Working from the line that contains "[00:03:09.52]" down to the last line below, repeat each line exactly.
════════
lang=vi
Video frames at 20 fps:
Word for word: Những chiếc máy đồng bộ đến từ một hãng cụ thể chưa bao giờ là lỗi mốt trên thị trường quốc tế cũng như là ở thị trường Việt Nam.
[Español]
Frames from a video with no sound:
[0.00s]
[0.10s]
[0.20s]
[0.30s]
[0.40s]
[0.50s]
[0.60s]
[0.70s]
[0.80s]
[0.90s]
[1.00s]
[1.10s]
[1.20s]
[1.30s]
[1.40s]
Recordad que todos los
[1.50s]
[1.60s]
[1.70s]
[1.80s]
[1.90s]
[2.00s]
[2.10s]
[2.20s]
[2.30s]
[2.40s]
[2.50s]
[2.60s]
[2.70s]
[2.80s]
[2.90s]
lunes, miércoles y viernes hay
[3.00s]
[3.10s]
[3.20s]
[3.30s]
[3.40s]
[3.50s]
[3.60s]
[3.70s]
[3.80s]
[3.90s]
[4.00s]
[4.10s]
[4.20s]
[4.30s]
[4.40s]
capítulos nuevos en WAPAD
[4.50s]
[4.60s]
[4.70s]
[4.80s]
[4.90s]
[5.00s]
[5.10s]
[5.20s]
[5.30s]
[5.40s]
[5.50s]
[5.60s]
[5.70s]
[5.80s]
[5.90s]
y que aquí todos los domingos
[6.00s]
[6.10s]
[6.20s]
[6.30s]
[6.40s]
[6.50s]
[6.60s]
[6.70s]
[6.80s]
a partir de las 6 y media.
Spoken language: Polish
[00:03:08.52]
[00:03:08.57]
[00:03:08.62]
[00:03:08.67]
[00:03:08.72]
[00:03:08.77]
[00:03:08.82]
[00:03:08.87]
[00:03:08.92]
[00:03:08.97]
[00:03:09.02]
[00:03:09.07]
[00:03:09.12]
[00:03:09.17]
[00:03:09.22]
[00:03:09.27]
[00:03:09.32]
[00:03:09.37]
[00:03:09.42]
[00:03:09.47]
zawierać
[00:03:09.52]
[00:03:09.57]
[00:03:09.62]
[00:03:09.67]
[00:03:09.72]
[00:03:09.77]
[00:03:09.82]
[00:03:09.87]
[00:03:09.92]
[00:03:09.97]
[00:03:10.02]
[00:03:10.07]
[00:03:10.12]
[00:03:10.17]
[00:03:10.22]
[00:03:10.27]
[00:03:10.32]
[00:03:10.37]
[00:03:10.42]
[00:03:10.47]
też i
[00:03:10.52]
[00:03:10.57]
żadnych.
════════
- _EXERCISE SOLUTION_:
[00:03:09.52]
[00:03:09.57]
[00:03:09.62]
[00:03:09.67]
[00:03:09.72]
[00:03:09.77]
[00:03:09.82]
[00:03:09.87]
[00:03:09.92]
[00:03:09.97]
[00:03:10.02]
[00:03:10.07]
[00:03:10.12]
[00:03:10.17]
[00:03:10.22]
[00:03:10.27]
[00:03:10.32]
[00:03:10.37]
[00:03:10.42]
[00:03:10.47]
też i
[00:03:10.52]
[00:03:10.57]
żadnych.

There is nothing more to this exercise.